What this task involves:
No pictures, nothing altered: return the data below.

Stored data:
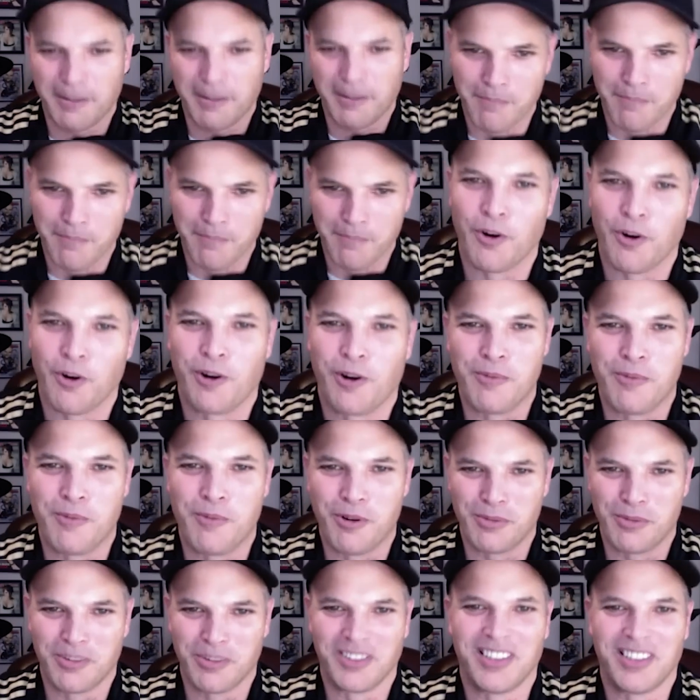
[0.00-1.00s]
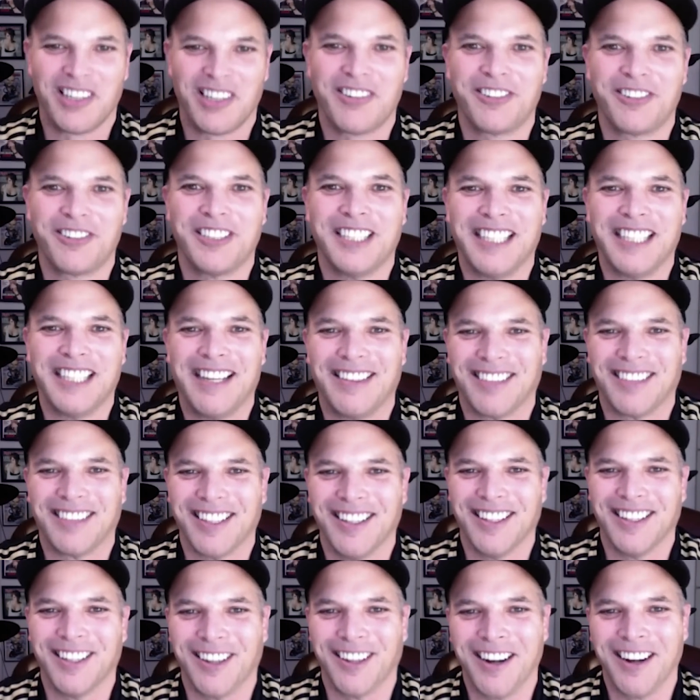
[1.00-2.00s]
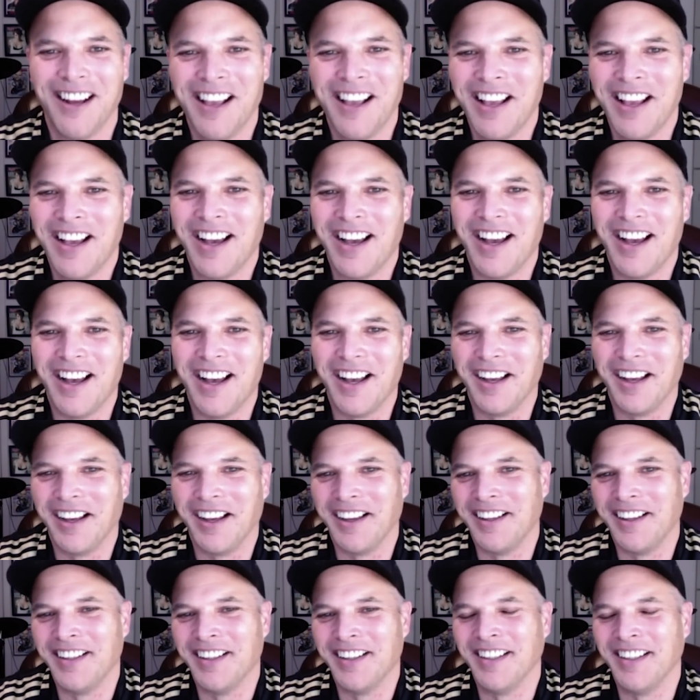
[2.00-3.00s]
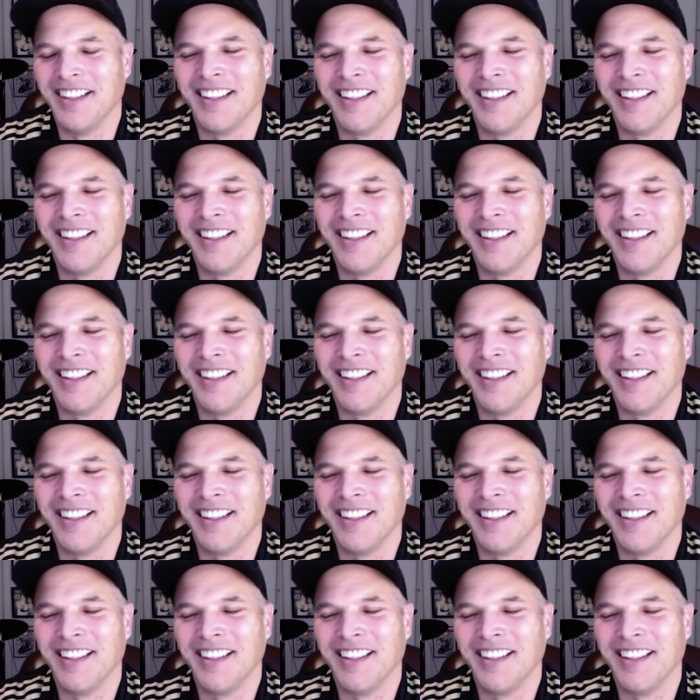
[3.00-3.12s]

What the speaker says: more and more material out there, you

Task solution:
[0.00-1.00s]
[1.00-2.00s]
[2.00-3.00s]
[3.00-3.12s]

What the speaker says: more and more material out there, you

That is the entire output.